→ Work to be completed:
Go through the records below and restate each one word for word.

→ Dataset entries:
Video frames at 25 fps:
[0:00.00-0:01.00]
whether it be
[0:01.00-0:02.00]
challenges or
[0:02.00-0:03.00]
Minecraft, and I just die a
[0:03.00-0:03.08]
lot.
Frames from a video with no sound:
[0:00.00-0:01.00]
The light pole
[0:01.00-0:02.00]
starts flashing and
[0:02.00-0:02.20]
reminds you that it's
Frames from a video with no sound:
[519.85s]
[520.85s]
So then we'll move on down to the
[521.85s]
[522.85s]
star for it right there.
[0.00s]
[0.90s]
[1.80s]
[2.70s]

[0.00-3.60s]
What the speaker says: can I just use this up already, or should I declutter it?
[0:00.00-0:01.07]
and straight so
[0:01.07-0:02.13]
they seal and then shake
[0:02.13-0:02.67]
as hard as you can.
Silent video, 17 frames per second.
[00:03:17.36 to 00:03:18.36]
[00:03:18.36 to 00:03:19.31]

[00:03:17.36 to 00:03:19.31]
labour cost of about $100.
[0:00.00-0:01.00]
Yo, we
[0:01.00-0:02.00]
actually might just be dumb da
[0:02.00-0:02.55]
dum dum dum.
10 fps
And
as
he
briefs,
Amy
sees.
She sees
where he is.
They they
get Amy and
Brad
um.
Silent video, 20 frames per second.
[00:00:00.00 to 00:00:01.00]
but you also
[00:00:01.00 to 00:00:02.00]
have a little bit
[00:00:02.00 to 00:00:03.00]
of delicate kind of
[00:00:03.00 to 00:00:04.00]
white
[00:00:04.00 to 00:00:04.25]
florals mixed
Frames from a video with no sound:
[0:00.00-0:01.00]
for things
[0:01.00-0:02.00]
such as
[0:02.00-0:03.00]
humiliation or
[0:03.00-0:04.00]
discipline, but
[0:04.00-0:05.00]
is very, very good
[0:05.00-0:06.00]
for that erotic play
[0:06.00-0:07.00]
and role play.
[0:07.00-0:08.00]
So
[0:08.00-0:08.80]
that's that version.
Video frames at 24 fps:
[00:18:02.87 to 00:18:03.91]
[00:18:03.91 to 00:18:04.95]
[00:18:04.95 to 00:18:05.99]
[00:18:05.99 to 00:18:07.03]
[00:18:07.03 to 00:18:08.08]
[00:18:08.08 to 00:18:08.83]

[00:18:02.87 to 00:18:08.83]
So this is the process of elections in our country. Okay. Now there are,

→ Exercise response:
Video frames at 25 fps:
[0:00.00-0:01.00]
whether it be
[0:01.00-0:02.00]
challenges or
[0:02.00-0:03.00]
Minecraft, and I just die a
[0:03.00-0:03.08]
lot.
Frames from a video with no sound:
[0:00.00-0:01.00]
The light pole
[0:01.00-0:02.00]
starts flashing and
[0:02.00-0:02.20]
reminds you that it's
Frames from a video with no sound:
[519.85s]
[520.85s]
So then we'll move on down to the
[521.85s]
[522.85s]
star for it right there.
[0.00s]
[0.90s]
[1.80s]
[2.70s]

[0.00-3.60s]
What the speaker says: can I just use this up already, or should I declutter it?
[0:00.00-0:01.07]
and straight so
[0:01.07-0:02.13]
they seal and then shake
[0:02.13-0:02.67]
as hard as you can.
Silent video, 17 frames per second.
[00:03:17.36 to 00:03:18.36]
[00:03:18.36 to 00:03:19.31]

[00:03:17.36 to 00:03:19.31]
labour cost of about $100.
[0:00.00-0:01.00]
Yo, we
[0:01.00-0:02.00]
actually might just be dumb da
[0:02.00-0:02.55]
dum dum dum.
10 fps
And
as
he
briefs,
Amy
sees.
She sees
where he is.
They they
get Amy and
Brad
um.
Silent video, 20 frames per second.
[00:00:00.00 to 00:00:01.00]
but you also
[00:00:01.00 to 00:00:02.00]
have a little bit
[00:00:02.00 to 00:00:03.00]
of delicate kind of
[00:00:03.00 to 00:00:04.00]
white
[00:00:04.00 to 00:00:04.25]
florals mixed
Frames from a video with no sound:
[0:00.00-0:01.00]
for things
[0:01.00-0:02.00]
such as
[0:02.00-0:03.00]
humiliation or
[0:03.00-0:04.00]
discipline, but
[0:04.00-0:05.00]
is very, very good
[0:05.00-0:06.00]
for that erotic play
[0:06.00-0:07.00]
and role play.
[0:07.00-0:08.00]
So
[0:08.00-0:08.80]
that's that version.
Video frames at 24 fps:
[00:18:02.87 to 00:18:03.91]
[00:18:03.91 to 00:18:04.95]
[00:18:04.95 to 00:18:05.99]
[00:18:05.99 to 00:18:07.03]
[00:18:07.03 to 00:18:08.08]
[00:18:08.08 to 00:18:08.83]

[00:18:02.87 to 00:18:08.83]
So this is the process of elections in our country. Okay. Now there are,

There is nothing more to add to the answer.